__Problem requirements__
Word for word, restate the lines of the data below between those holding "Video frames at" and "Word for word: masian", inclusive; pictures do not belong in the copy.

== Available records ==

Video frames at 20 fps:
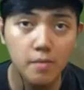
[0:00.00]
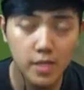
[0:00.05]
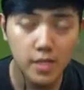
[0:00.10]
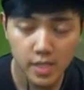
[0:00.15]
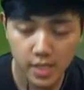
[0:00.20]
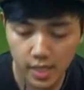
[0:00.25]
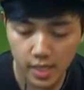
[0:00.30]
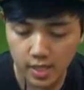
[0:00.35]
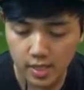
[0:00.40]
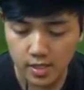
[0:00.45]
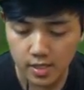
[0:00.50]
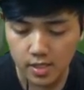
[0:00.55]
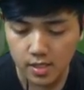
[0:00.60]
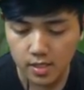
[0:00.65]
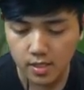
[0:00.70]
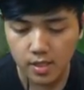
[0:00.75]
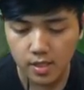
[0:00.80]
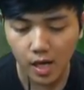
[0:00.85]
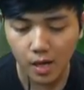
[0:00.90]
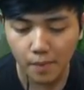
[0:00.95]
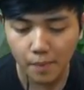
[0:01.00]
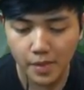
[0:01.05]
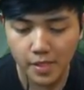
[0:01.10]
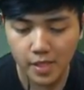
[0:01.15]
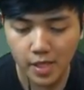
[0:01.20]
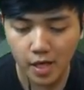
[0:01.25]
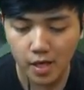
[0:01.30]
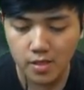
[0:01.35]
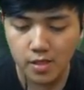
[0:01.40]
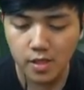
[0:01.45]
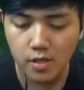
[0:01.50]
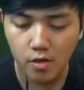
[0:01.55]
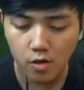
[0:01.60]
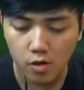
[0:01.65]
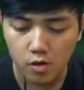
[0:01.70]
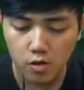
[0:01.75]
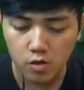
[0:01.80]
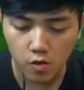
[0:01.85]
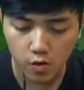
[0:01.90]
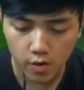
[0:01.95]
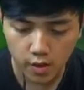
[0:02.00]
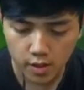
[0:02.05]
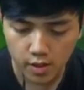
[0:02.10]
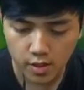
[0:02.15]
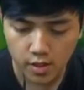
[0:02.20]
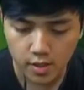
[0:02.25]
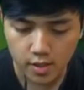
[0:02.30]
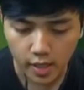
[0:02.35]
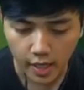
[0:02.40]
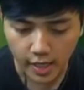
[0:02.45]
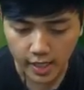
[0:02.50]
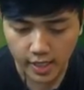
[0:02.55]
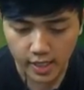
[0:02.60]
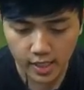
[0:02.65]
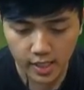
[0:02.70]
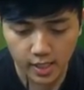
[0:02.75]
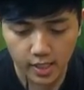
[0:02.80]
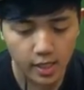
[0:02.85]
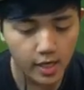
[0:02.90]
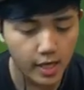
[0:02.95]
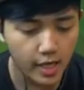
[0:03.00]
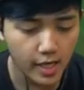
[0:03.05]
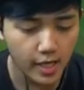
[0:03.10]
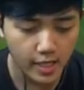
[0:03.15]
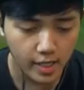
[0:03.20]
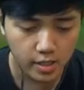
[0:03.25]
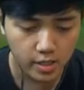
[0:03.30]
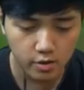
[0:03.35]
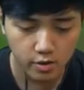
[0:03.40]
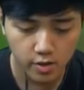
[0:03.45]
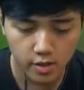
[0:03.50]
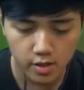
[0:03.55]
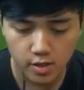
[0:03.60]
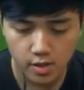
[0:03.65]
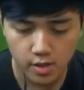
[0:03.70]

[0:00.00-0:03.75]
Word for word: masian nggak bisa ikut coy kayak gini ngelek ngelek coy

===
== Available records ==

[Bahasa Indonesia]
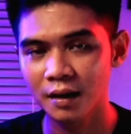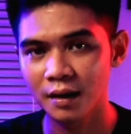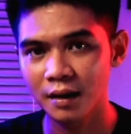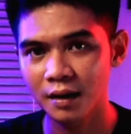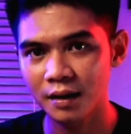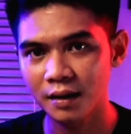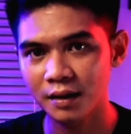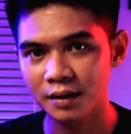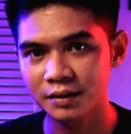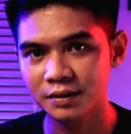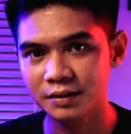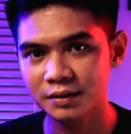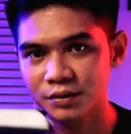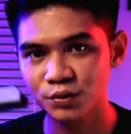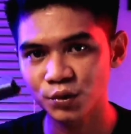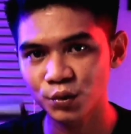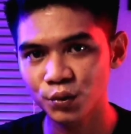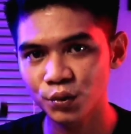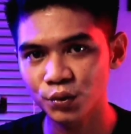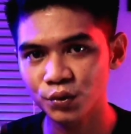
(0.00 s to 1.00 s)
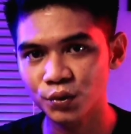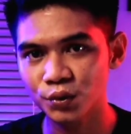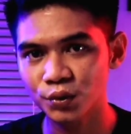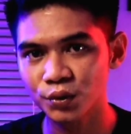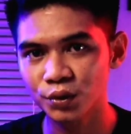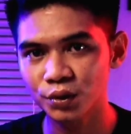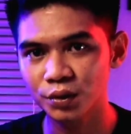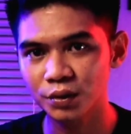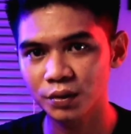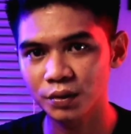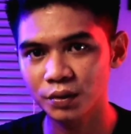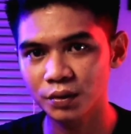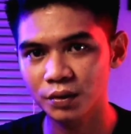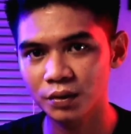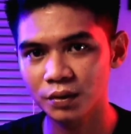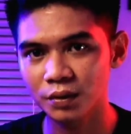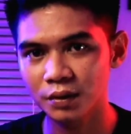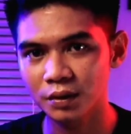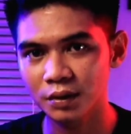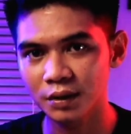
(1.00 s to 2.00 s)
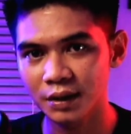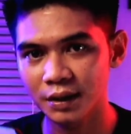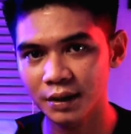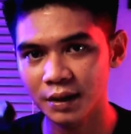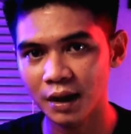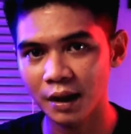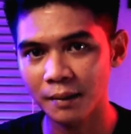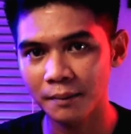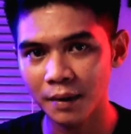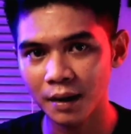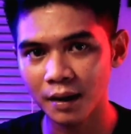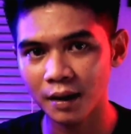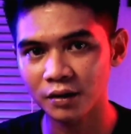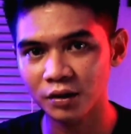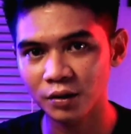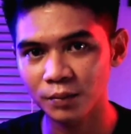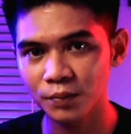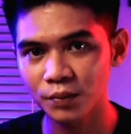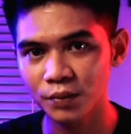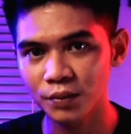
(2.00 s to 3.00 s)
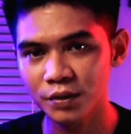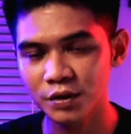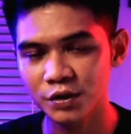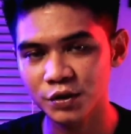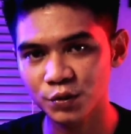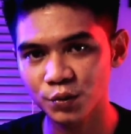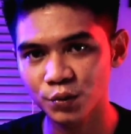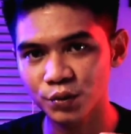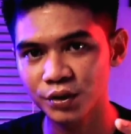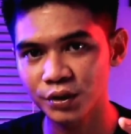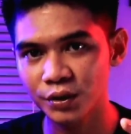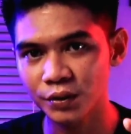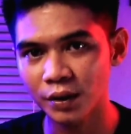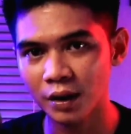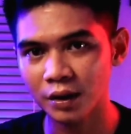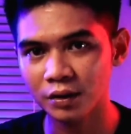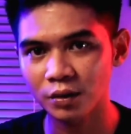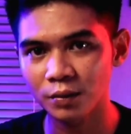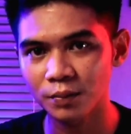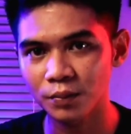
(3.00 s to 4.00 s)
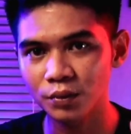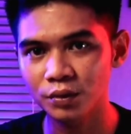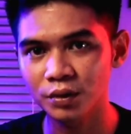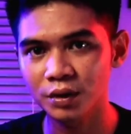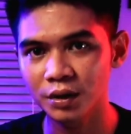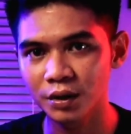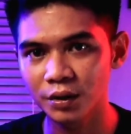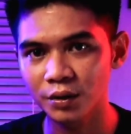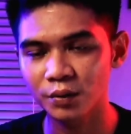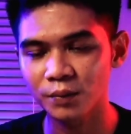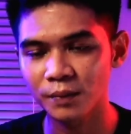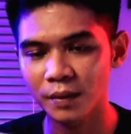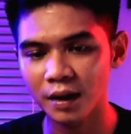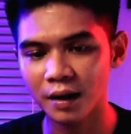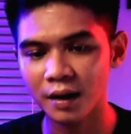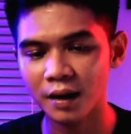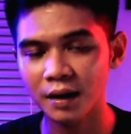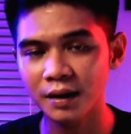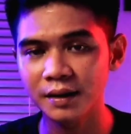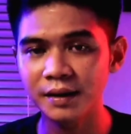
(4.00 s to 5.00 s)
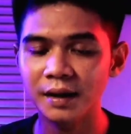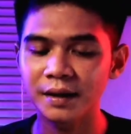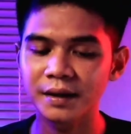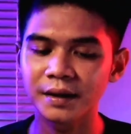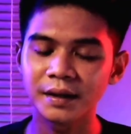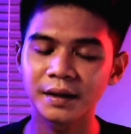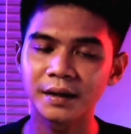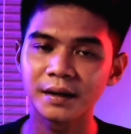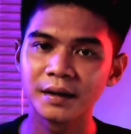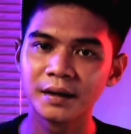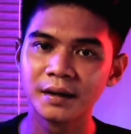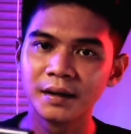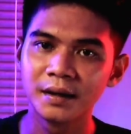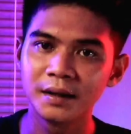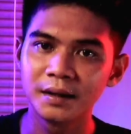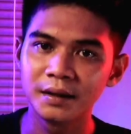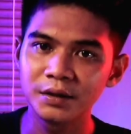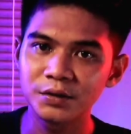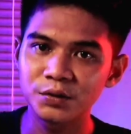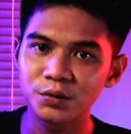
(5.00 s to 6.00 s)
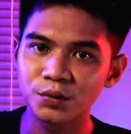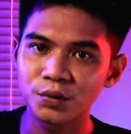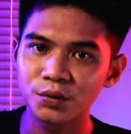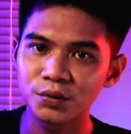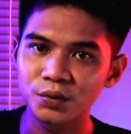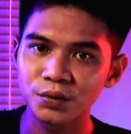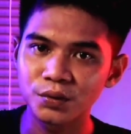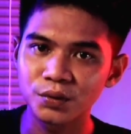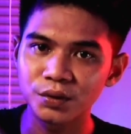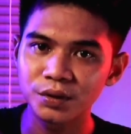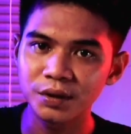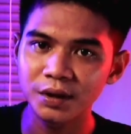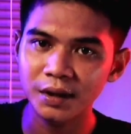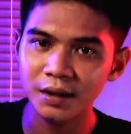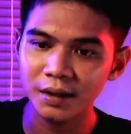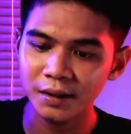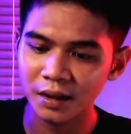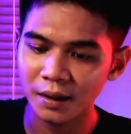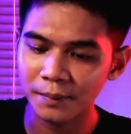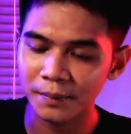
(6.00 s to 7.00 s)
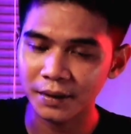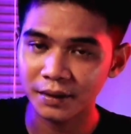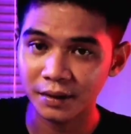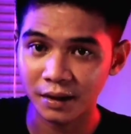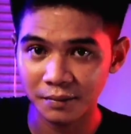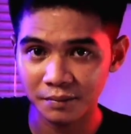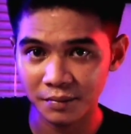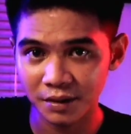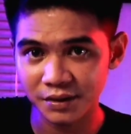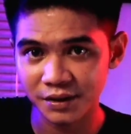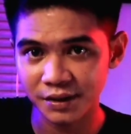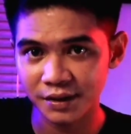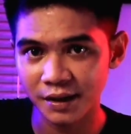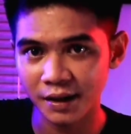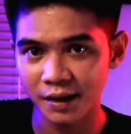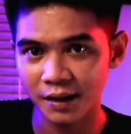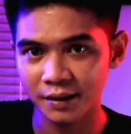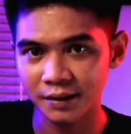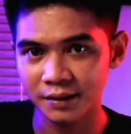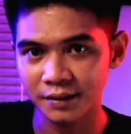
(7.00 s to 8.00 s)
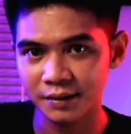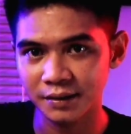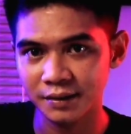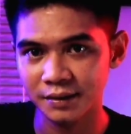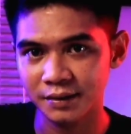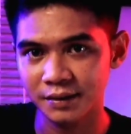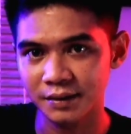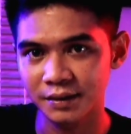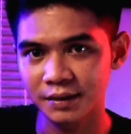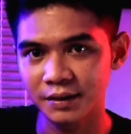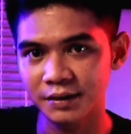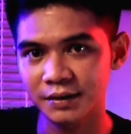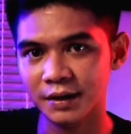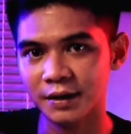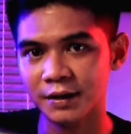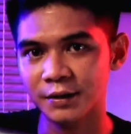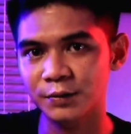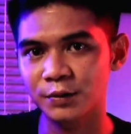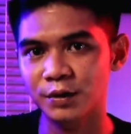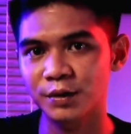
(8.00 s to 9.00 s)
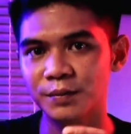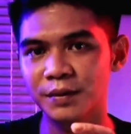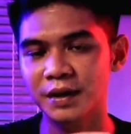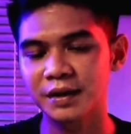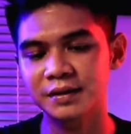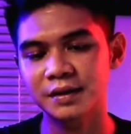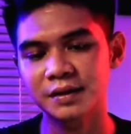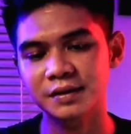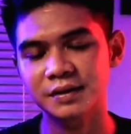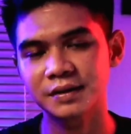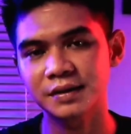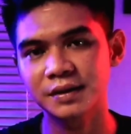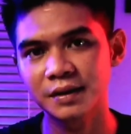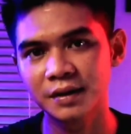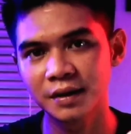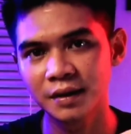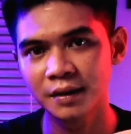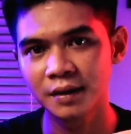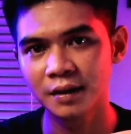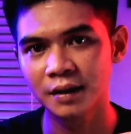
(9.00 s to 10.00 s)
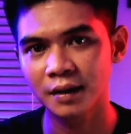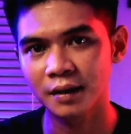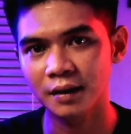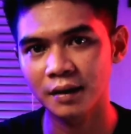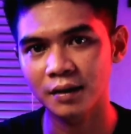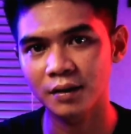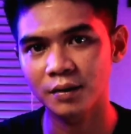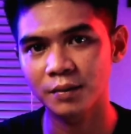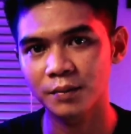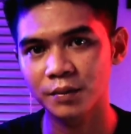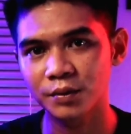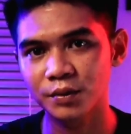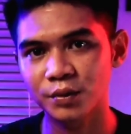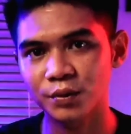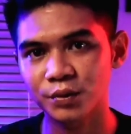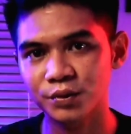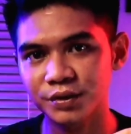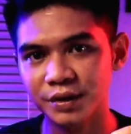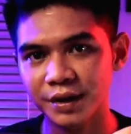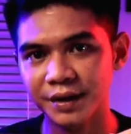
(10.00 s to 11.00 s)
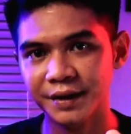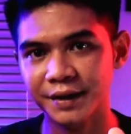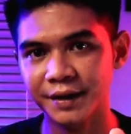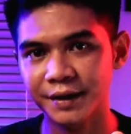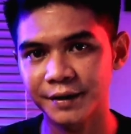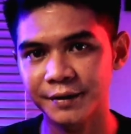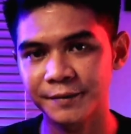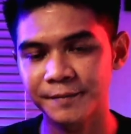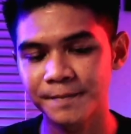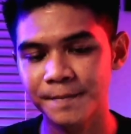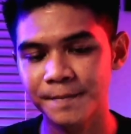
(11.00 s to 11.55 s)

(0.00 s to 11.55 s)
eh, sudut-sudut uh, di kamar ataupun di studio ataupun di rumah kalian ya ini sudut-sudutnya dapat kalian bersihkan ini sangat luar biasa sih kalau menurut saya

===

__Task output__
Video frames at 20 fps:
[0:00.00]
[0:00.05]
[0:00.10]
[0:00.15]
[0:00.20]
[0:00.25]
[0:00.30]
[0:00.35]
[0:00.40]
[0:00.45]
[0:00.50]
[0:00.55]
[0:00.60]
[0:00.65]
[0:00.70]
[0:00.75]
[0:00.80]
[0:00.85]
[0:00.90]
[0:00.95]
[0:01.00]
[0:01.05]
[0:01.10]
[0:01.15]
[0:01.20]
[0:01.25]
[0:01.30]
[0:01.35]
[0:01.40]
[0:01.45]
[0:01.50]
[0:01.55]
[0:01.60]
[0:01.65]
[0:01.70]
[0:01.75]
[0:01.80]
[0:01.85]
[0:01.90]
[0:01.95]
[0:02.00]
[0:02.05]
[0:02.10]
[0:02.15]
[0:02.20]
[0:02.25]
[0:02.30]
[0:02.35]
[0:02.40]
[0:02.45]
[0:02.50]
[0:02.55]
[0:02.60]
[0:02.65]
[0:02.70]
[0:02.75]
[0:02.80]
[0:02.85]
[0:02.90]
[0:02.95]
[0:03.00]
[0:03.05]
[0:03.10]
[0:03.15]
[0:03.20]
[0:03.25]
[0:03.30]
[0:03.35]
[0:03.40]
[0:03.45]
[0:03.50]
[0:03.55]
[0:03.60]
[0:03.65]
[0:03.70]

[0:00.00-0:03.75]
Word for word: masian nggak bisa ikut coy kayak gini ngelek ngelek coy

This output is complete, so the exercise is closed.